::: Data listing

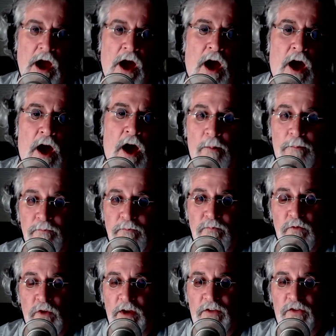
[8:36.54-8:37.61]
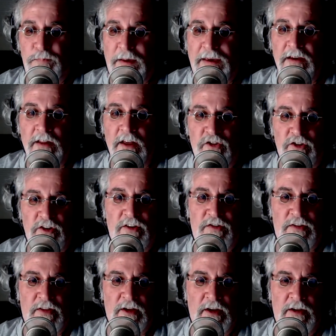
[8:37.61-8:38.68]
um, the speculation
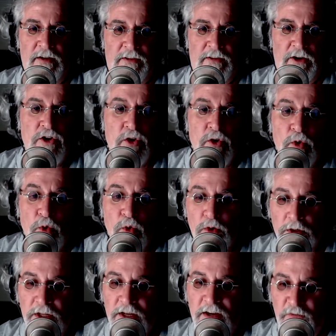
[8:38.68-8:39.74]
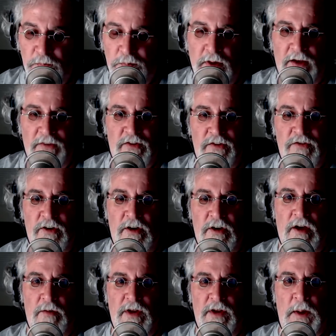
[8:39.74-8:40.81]
is the the new Leaf Plus is going to
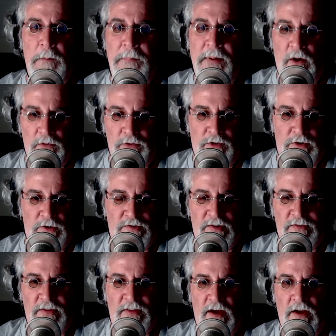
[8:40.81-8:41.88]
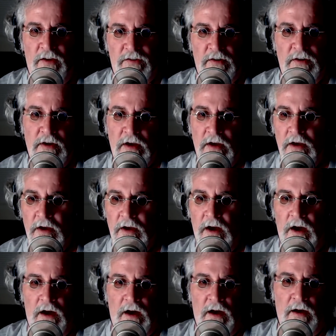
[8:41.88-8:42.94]
come in about thirty seven thousand
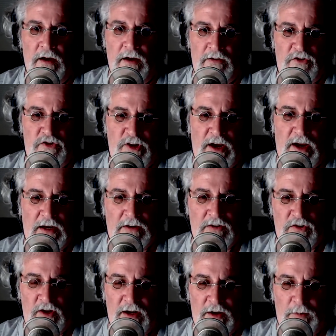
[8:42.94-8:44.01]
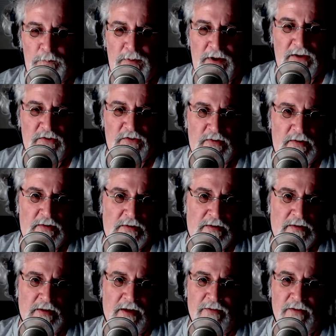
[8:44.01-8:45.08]
uh, and change at a base
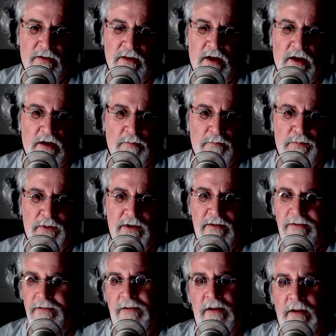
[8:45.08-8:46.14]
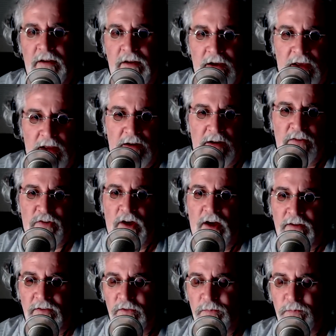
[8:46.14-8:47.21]
level. Um, but uh, again,
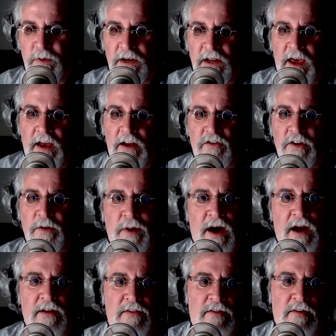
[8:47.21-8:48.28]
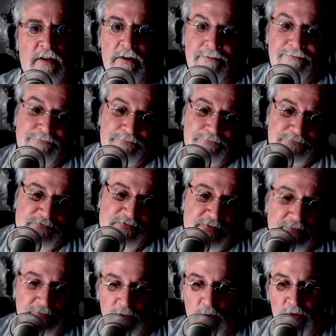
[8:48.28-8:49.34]
Nissan's been cagey about it, so
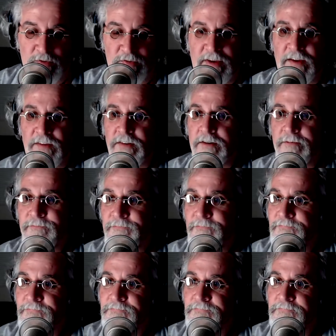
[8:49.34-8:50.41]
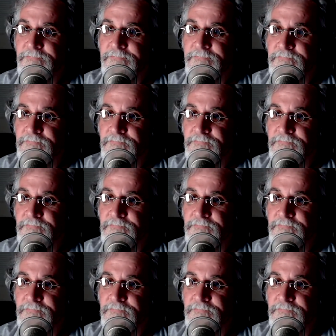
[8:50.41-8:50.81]
we're just guessing. Right,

::::::

*Task details*: Set down the material above word for word and skip its pictures.

*Response*:
[8:36.54-8:37.61]
[8:37.61-8:38.68]
um, the speculation
[8:38.68-8:39.74]
[8:39.74-8:40.81]
is the the new Leaf Plus is going to
[8:40.81-8:41.88]
[8:41.88-8:42.94]
come in about thirty seven thousand
[8:42.94-8:44.01]
[8:44.01-8:45.08]
uh, and change at a base
[8:45.08-8:46.14]
[8:46.14-8:47.21]
level. Um, but uh, again,
[8:47.21-8:48.28]
[8:48.28-8:49.34]
Nissan's been cagey about it, so
[8:49.34-8:50.41]
[8:50.41-8:50.81]
we're just guessing. Right,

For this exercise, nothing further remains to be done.